What is being asked
Retype the listing exactly. Leave out the images.

Given records
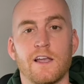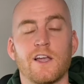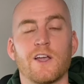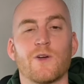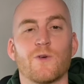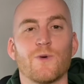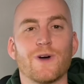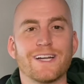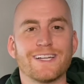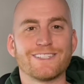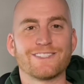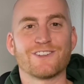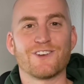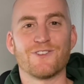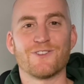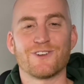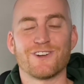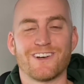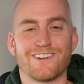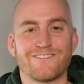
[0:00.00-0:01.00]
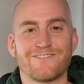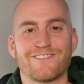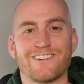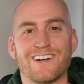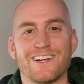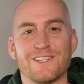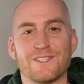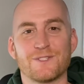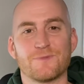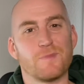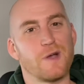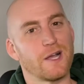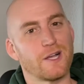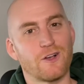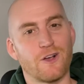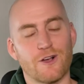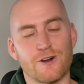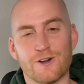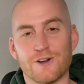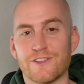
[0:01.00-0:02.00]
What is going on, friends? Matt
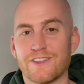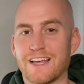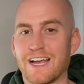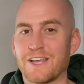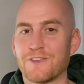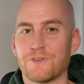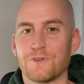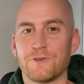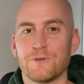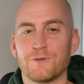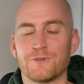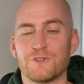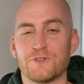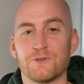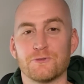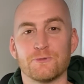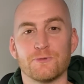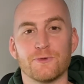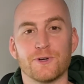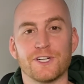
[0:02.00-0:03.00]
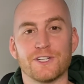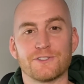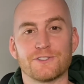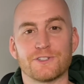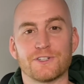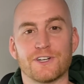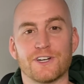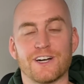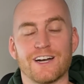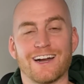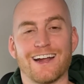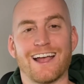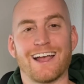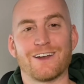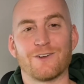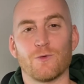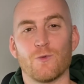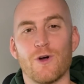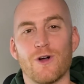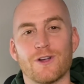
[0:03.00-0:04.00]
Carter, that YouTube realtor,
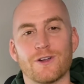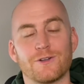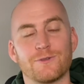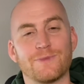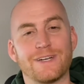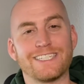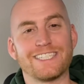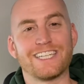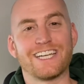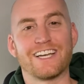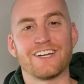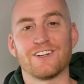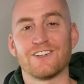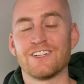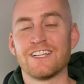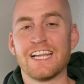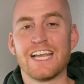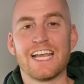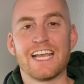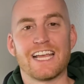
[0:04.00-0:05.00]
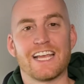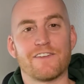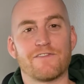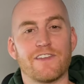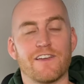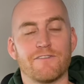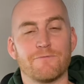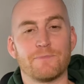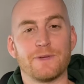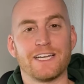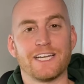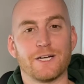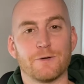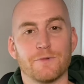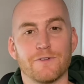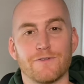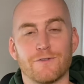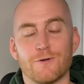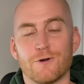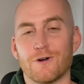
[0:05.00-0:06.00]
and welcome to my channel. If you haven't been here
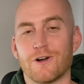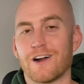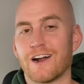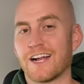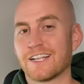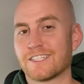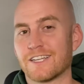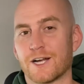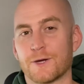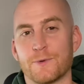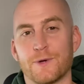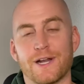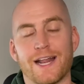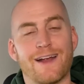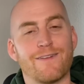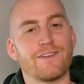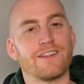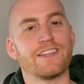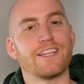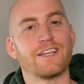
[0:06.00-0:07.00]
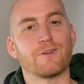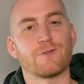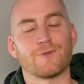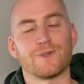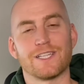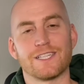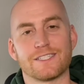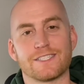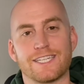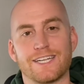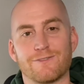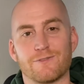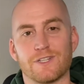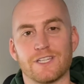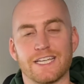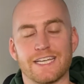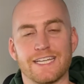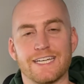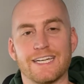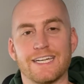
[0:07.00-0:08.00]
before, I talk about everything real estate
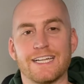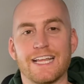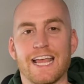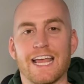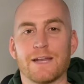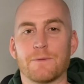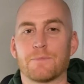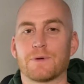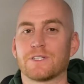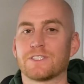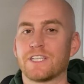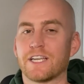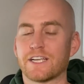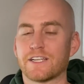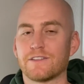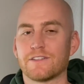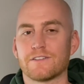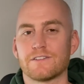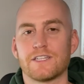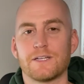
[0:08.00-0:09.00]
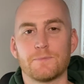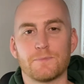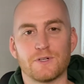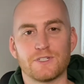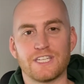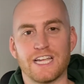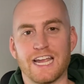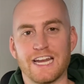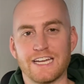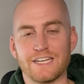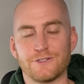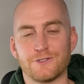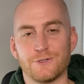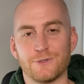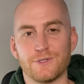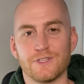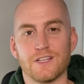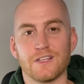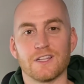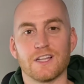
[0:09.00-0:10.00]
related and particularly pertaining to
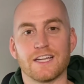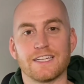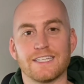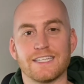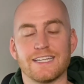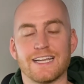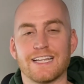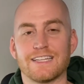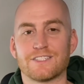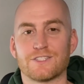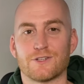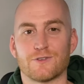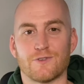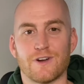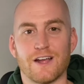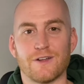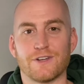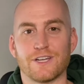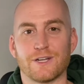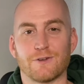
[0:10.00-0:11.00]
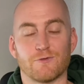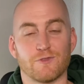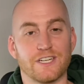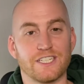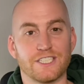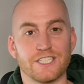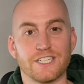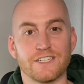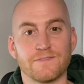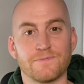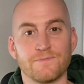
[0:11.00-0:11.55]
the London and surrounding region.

Result for this exercise
[0:00.00-0:01.00]
[0:01.00-0:02.00]
What is going on, friends? Matt
[0:02.00-0:03.00]
[0:03.00-0:04.00]
Carter, that YouTube realtor,
[0:04.00-0:05.00]
[0:05.00-0:06.00]
and welcome to my channel. If you haven't been here
[0:06.00-0:07.00]
[0:07.00-0:08.00]
before, I talk about everything real estate
[0:08.00-0:09.00]
[0:09.00-0:10.00]
related and particularly pertaining to
[0:10.00-0:11.00]
[0:11.00-0:11.55]
the London and surrounding region.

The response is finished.